-- What to do --
Reproduce the records below in their entirety, exactly as shown.

-- Collected data entries --
++++++++++

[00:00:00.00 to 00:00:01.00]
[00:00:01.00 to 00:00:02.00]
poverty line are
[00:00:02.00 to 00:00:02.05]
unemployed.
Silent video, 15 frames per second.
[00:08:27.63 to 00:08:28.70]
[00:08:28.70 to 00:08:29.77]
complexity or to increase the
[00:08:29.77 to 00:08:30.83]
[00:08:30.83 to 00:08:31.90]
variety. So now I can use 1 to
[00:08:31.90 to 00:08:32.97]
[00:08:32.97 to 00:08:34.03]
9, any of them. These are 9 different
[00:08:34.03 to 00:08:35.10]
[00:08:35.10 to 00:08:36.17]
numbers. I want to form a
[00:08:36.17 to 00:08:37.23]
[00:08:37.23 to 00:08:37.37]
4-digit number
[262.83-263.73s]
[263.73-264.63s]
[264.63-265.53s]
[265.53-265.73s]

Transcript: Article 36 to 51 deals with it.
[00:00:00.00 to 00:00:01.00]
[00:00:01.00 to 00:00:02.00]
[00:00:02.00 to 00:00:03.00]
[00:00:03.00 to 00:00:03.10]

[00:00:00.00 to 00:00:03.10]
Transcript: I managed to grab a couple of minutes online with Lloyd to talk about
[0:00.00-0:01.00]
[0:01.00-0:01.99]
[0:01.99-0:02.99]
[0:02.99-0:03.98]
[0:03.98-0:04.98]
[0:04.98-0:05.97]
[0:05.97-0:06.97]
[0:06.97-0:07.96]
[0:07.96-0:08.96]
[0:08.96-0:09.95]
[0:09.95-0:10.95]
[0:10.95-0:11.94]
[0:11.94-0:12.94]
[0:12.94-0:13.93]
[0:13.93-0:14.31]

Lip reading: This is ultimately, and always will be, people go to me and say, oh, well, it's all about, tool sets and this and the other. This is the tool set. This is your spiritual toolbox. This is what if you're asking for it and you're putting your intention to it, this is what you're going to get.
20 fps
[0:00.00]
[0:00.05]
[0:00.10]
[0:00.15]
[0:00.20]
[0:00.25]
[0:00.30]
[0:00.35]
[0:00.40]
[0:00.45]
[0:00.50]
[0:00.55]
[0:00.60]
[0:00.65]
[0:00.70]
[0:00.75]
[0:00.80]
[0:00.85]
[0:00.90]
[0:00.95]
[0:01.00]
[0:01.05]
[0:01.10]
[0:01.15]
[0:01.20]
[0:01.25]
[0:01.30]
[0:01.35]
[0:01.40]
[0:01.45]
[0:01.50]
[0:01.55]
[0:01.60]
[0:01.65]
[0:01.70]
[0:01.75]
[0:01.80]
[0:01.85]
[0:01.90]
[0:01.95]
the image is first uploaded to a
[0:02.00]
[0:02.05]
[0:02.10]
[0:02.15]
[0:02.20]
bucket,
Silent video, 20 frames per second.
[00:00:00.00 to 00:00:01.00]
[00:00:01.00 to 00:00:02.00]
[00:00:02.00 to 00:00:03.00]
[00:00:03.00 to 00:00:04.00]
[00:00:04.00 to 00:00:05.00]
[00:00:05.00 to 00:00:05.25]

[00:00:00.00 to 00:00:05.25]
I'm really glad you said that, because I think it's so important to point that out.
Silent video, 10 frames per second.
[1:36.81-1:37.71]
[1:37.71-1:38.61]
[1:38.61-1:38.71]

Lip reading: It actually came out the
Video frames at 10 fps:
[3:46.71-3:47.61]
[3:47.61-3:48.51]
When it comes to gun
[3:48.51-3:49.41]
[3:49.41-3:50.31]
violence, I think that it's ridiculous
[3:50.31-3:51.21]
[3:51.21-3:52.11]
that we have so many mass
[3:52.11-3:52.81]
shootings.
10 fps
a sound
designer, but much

++++++++++

-- Your solution --
[00:00:00.00 to 00:00:01.00]
[00:00:01.00 to 00:00:02.00]
poverty line are
[00:00:02.00 to 00:00:02.05]
unemployed.
Silent video, 15 frames per second.
[00:08:27.63 to 00:08:28.70]
[00:08:28.70 to 00:08:29.77]
complexity or to increase the
[00:08:29.77 to 00:08:30.83]
[00:08:30.83 to 00:08:31.90]
variety. So now I can use 1 to
[00:08:31.90 to 00:08:32.97]
[00:08:32.97 to 00:08:34.03]
9, any of them. These are 9 different
[00:08:34.03 to 00:08:35.10]
[00:08:35.10 to 00:08:36.17]
numbers. I want to form a
[00:08:36.17 to 00:08:37.23]
[00:08:37.23 to 00:08:37.37]
4-digit number
[262.83-263.73s]
[263.73-264.63s]
[264.63-265.53s]
[265.53-265.73s]

Transcript: Article 36 to 51 deals with it.
[00:00:00.00 to 00:00:01.00]
[00:00:01.00 to 00:00:02.00]
[00:00:02.00 to 00:00:03.00]
[00:00:03.00 to 00:00:03.10]

[00:00:00.00 to 00:00:03.10]
Transcript: I managed to grab a couple of minutes online with Lloyd to talk about
[0:00.00-0:01.00]
[0:01.00-0:01.99]
[0:01.99-0:02.99]
[0:02.99-0:03.98]
[0:03.98-0:04.98]
[0:04.98-0:05.97]
[0:05.97-0:06.97]
[0:06.97-0:07.96]
[0:07.96-0:08.96]
[0:08.96-0:09.95]
[0:09.95-0:10.95]
[0:10.95-0:11.94]
[0:11.94-0:12.94]
[0:12.94-0:13.93]
[0:13.93-0:14.31]

Lip reading: This is ultimately, and always will be, people go to me and say, oh, well, it's all about, tool sets and this and the other. This is the tool set. This is your spiritual toolbox. This is what if you're asking for it and you're putting your intention to it, this is what you're going to get.
20 fps
[0:00.00]
[0:00.05]
[0:00.10]
[0:00.15]
[0:00.20]
[0:00.25]
[0:00.30]
[0:00.35]
[0:00.40]
[0:00.45]
[0:00.50]
[0:00.55]
[0:00.60]
[0:00.65]
[0:00.70]
[0:00.75]
[0:00.80]
[0:00.85]
[0:00.90]
[0:00.95]
[0:01.00]
[0:01.05]
[0:01.10]
[0:01.15]
[0:01.20]
[0:01.25]
[0:01.30]
[0:01.35]
[0:01.40]
[0:01.45]
[0:01.50]
[0:01.55]
[0:01.60]
[0:01.65]
[0:01.70]
[0:01.75]
[0:01.80]
[0:01.85]
[0:01.90]
[0:01.95]
the image is first uploaded to a
[0:02.00]
[0:02.05]
[0:02.10]
[0:02.15]
[0:02.20]
bucket,
Silent video, 20 frames per second.
[00:00:00.00 to 00:00:01.00]
[00:00:01.00 to 00:00:02.00]
[00:00:02.00 to 00:00:03.00]
[00:00:03.00 to 00:00:04.00]
[00:00:04.00 to 00:00:05.00]
[00:00:05.00 to 00:00:05.25]

[00:00:00.00 to 00:00:05.25]
I'm really glad you said that, because I think it's so important to point that out.
Silent video, 10 frames per second.
[1:36.81-1:37.71]
[1:37.71-1:38.61]
[1:38.61-1:38.71]

Lip reading: It actually came out the
Video frames at 10 fps:
[3:46.71-3:47.61]
[3:47.61-3:48.51]
When it comes to gun
[3:48.51-3:49.41]
[3:49.41-3:50.31]
violence, I think that it's ridiculous
[3:50.31-3:51.21]
[3:51.21-3:52.11]
that we have so many mass
[3:52.11-3:52.81]
shootings.
10 fps
a sound
designer, but much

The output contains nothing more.